(Stored data entries)
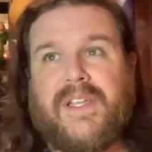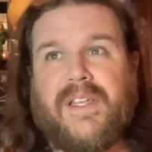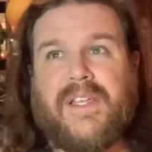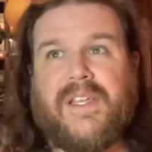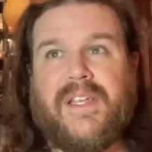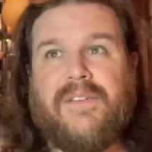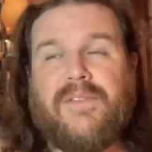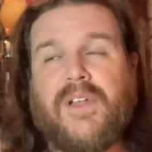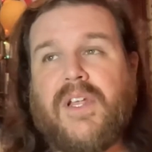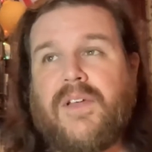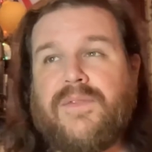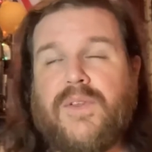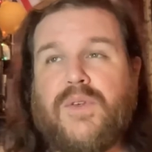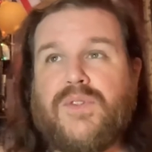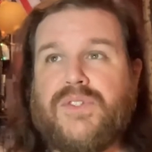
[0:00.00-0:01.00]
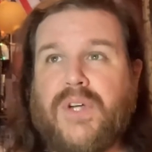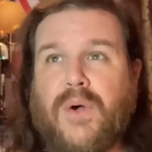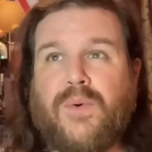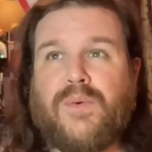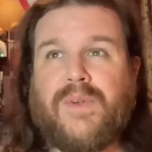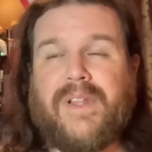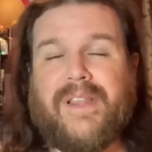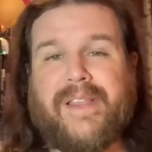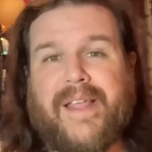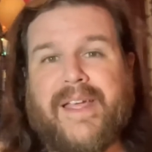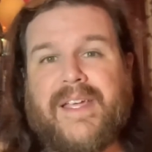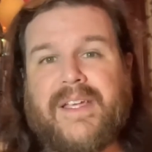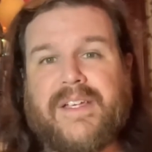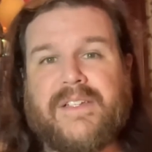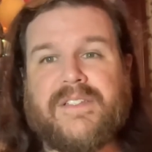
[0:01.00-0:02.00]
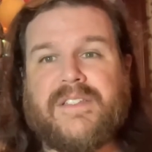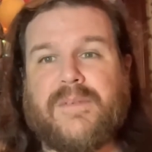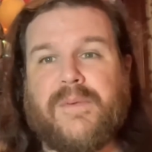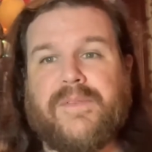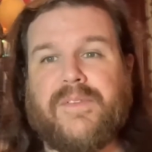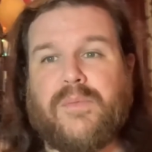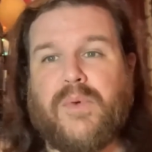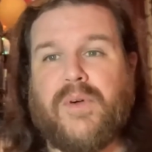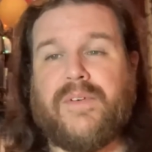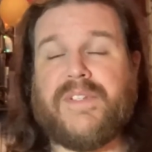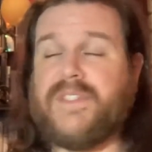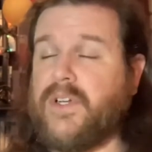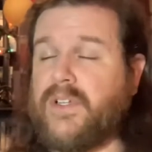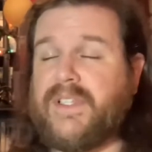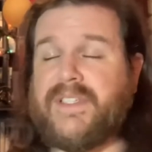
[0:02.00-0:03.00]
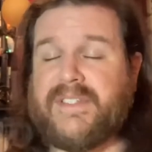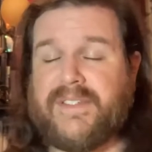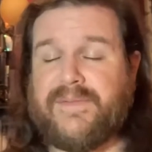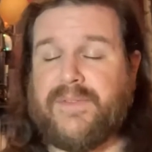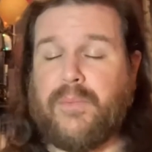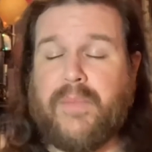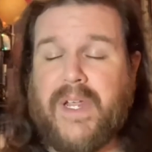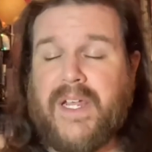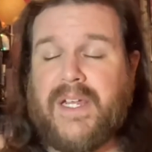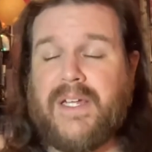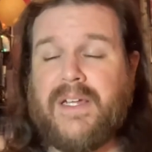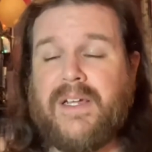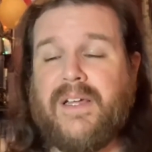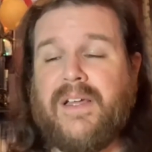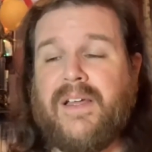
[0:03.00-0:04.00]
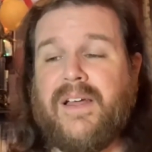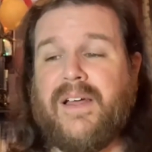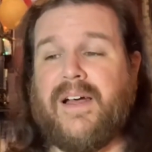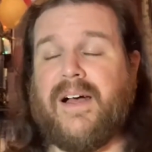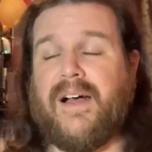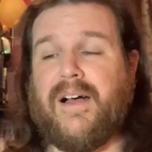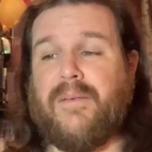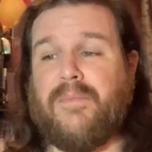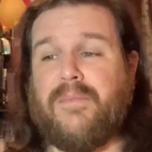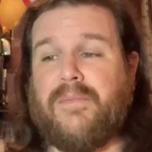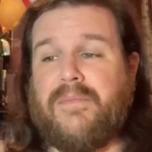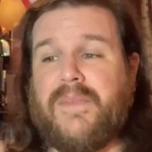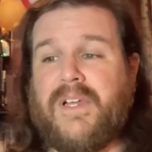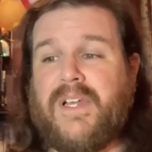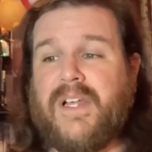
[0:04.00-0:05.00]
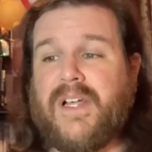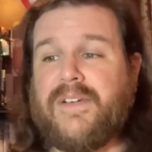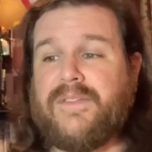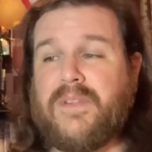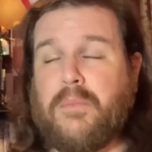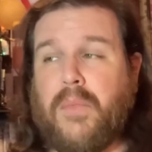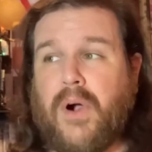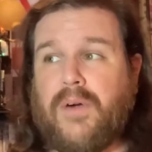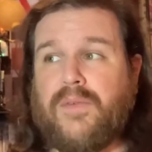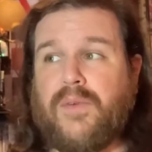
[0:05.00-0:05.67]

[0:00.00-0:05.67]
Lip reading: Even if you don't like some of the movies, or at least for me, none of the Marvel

__Assignment__: Leave every picture out, and repeat exactly the lines from the one containing "[0:01.00-0:02.00]" through the last line of the entries, both ends included.

__Exercise answer__:
[0:01.00-0:02.00]
[0:02.00-0:03.00]
[0:03.00-0:04.00]
[0:04.00-0:05.00]
[0:05.00-0:05.67]

[0:00.00-0:05.67]
Lip reading: Even if you don't like some of the movies, or at least for me, none of the Marvel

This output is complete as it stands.